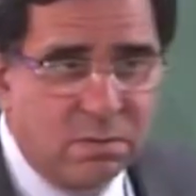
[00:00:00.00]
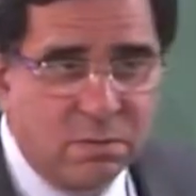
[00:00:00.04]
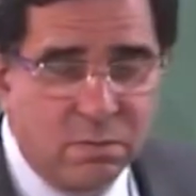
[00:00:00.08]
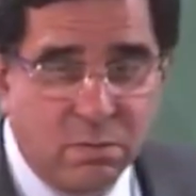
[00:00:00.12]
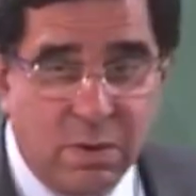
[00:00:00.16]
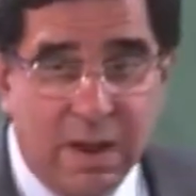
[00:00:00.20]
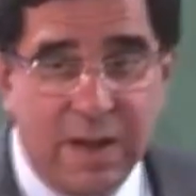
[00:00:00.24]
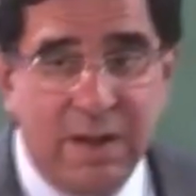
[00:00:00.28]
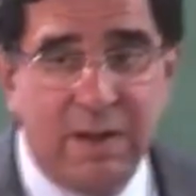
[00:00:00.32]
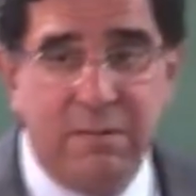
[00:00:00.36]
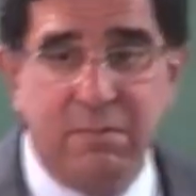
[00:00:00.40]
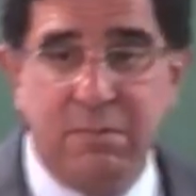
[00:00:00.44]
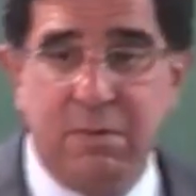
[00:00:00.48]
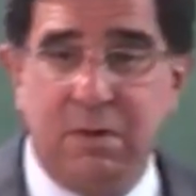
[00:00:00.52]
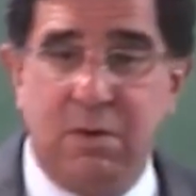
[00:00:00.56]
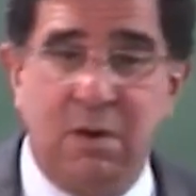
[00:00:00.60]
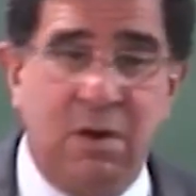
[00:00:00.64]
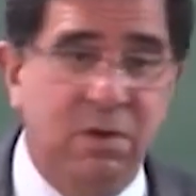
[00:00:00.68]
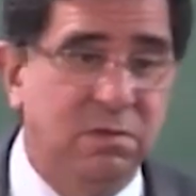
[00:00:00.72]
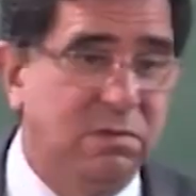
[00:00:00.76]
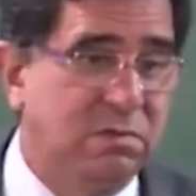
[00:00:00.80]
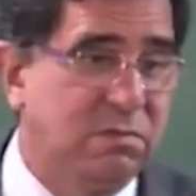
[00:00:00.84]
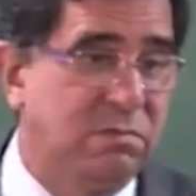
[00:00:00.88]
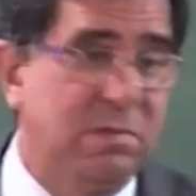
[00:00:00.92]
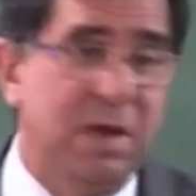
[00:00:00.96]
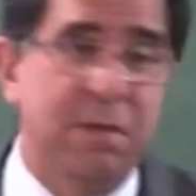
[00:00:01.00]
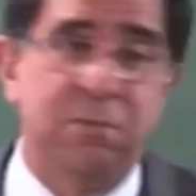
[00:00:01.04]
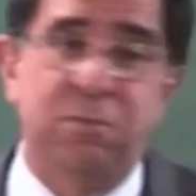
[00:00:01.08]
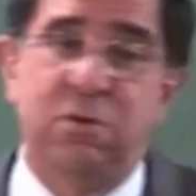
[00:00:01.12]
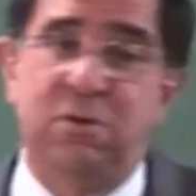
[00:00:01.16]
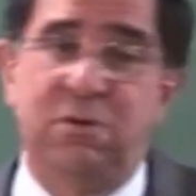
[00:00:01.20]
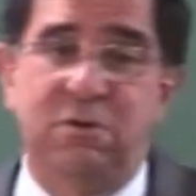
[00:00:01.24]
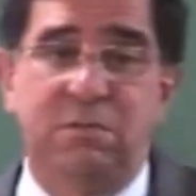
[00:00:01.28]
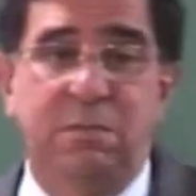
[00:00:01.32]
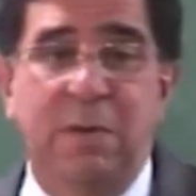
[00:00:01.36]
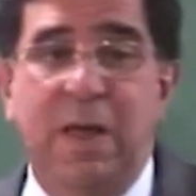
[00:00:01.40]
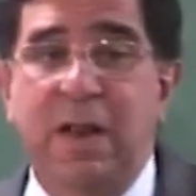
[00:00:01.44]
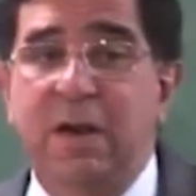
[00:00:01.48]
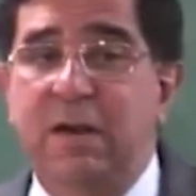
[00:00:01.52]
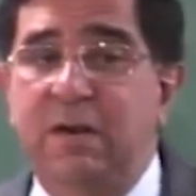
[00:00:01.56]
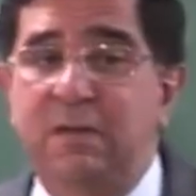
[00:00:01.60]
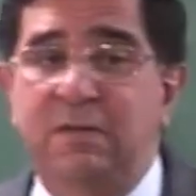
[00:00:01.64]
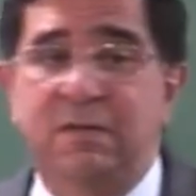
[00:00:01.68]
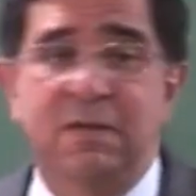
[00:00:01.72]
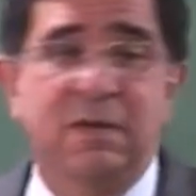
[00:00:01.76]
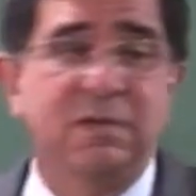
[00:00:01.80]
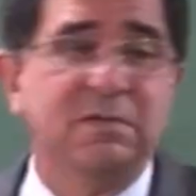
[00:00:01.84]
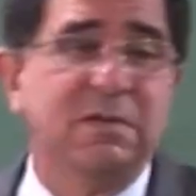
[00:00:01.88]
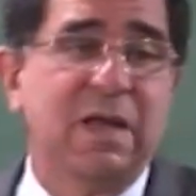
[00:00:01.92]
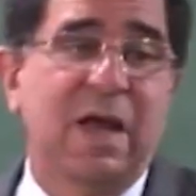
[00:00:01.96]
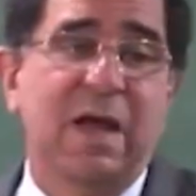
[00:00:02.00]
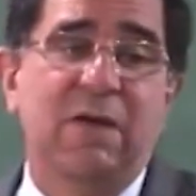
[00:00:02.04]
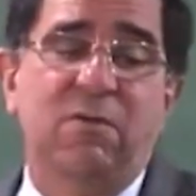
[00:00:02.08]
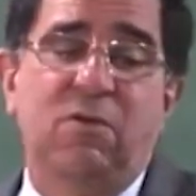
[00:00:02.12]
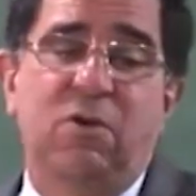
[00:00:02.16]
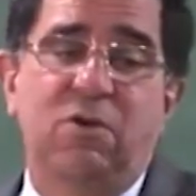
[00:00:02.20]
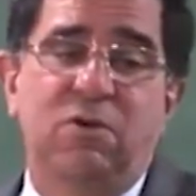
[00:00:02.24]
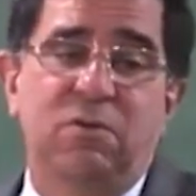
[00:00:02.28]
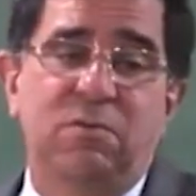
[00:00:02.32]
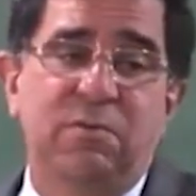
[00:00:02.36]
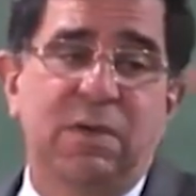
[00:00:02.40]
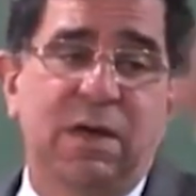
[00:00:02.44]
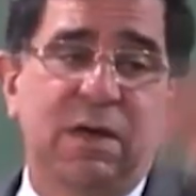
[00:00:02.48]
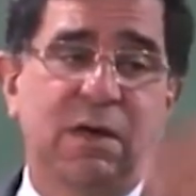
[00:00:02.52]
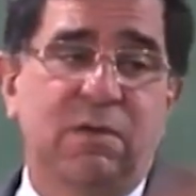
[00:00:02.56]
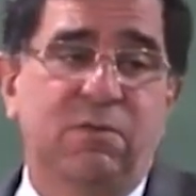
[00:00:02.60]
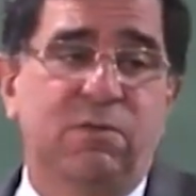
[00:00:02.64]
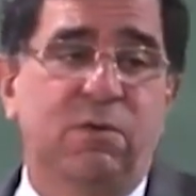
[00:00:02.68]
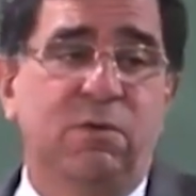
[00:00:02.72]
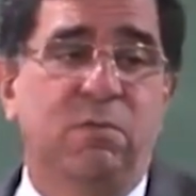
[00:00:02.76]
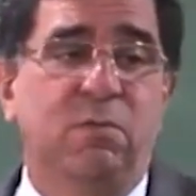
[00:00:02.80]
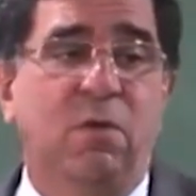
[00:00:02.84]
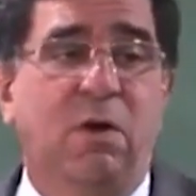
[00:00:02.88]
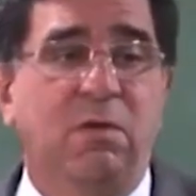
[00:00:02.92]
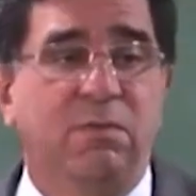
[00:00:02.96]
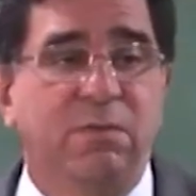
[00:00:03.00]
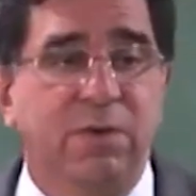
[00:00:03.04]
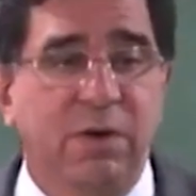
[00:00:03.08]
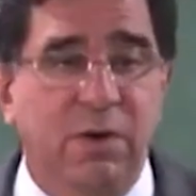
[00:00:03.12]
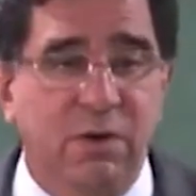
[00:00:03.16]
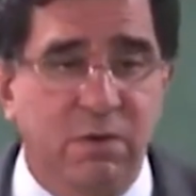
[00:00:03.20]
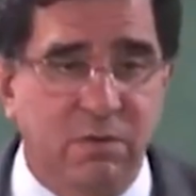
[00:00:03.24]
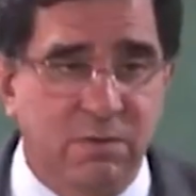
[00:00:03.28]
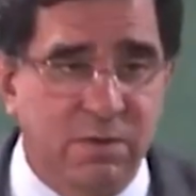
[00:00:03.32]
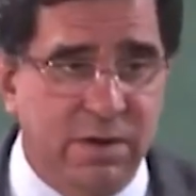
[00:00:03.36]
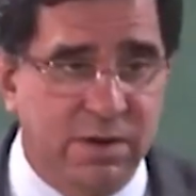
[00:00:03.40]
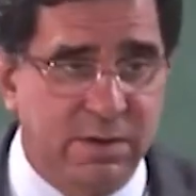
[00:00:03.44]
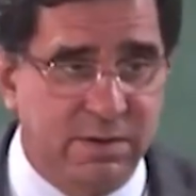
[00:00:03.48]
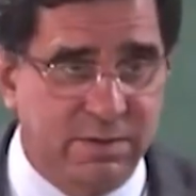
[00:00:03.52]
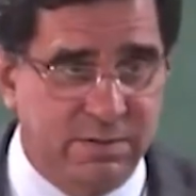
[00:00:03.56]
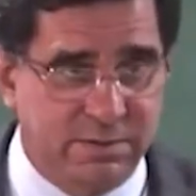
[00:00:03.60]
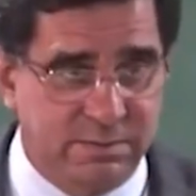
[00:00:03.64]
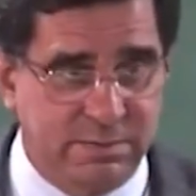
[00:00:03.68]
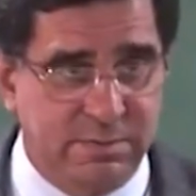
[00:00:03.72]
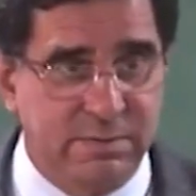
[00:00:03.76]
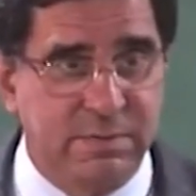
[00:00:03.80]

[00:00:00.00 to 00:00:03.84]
Why? Because my municipality says I want to make a football field over it.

● ● ● ● ● ● ●

Would you copy all of the data exactly? Keep the pictures out of it.

[00:00:00.00]
[00:00:00.04]
[00:00:00.08]
[00:00:00.12]
[00:00:00.16]
[00:00:00.20]
[00:00:00.24]
[00:00:00.28]
[00:00:00.32]
[00:00:00.36]
[00:00:00.40]
[00:00:00.44]
[00:00:00.48]
[00:00:00.52]
[00:00:00.56]
[00:00:00.60]
[00:00:00.64]
[00:00:00.68]
[00:00:00.72]
[00:00:00.76]
[00:00:00.80]
[00:00:00.84]
[00:00:00.88]
[00:00:00.92]
[00:00:00.96]
[00:00:01.00]
[00:00:01.04]
[00:00:01.08]
[00:00:01.12]
[00:00:01.16]
[00:00:01.20]
[00:00:01.24]
[00:00:01.28]
[00:00:01.32]
[00:00:01.36]
[00:00:01.40]
[00:00:01.44]
[00:00:01.48]
[00:00:01.52]
[00:00:01.56]
[00:00:01.60]
[00:00:01.64]
[00:00:01.68]
[00:00:01.72]
[00:00:01.76]
[00:00:01.80]
[00:00:01.84]
[00:00:01.88]
[00:00:01.92]
[00:00:01.96]
[00:00:02.00]
[00:00:02.04]
[00:00:02.08]
[00:00:02.12]
[00:00:02.16]
[00:00:02.20]
[00:00:02.24]
[00:00:02.28]
[00:00:02.32]
[00:00:02.36]
[00:00:02.40]
[00:00:02.44]
[00:00:02.48]
[00:00:02.52]
[00:00:02.56]
[00:00:02.60]
[00:00:02.64]
[00:00:02.68]
[00:00:02.72]
[00:00:02.76]
[00:00:02.80]
[00:00:02.84]
[00:00:02.88]
[00:00:02.92]
[00:00:02.96]
[00:00:03.00]
[00:00:03.04]
[00:00:03.08]
[00:00:03.12]
[00:00:03.16]
[00:00:03.20]
[00:00:03.24]
[00:00:03.28]
[00:00:03.32]
[00:00:03.36]
[00:00:03.40]
[00:00:03.44]
[00:00:03.48]
[00:00:03.52]
[00:00:03.56]
[00:00:03.60]
[00:00:03.64]
[00:00:03.68]
[00:00:03.72]
[00:00:03.76]
[00:00:03.80]

[00:00:00.00 to 00:00:03.84]
Why? Because my municipality says I want to make a football field over it.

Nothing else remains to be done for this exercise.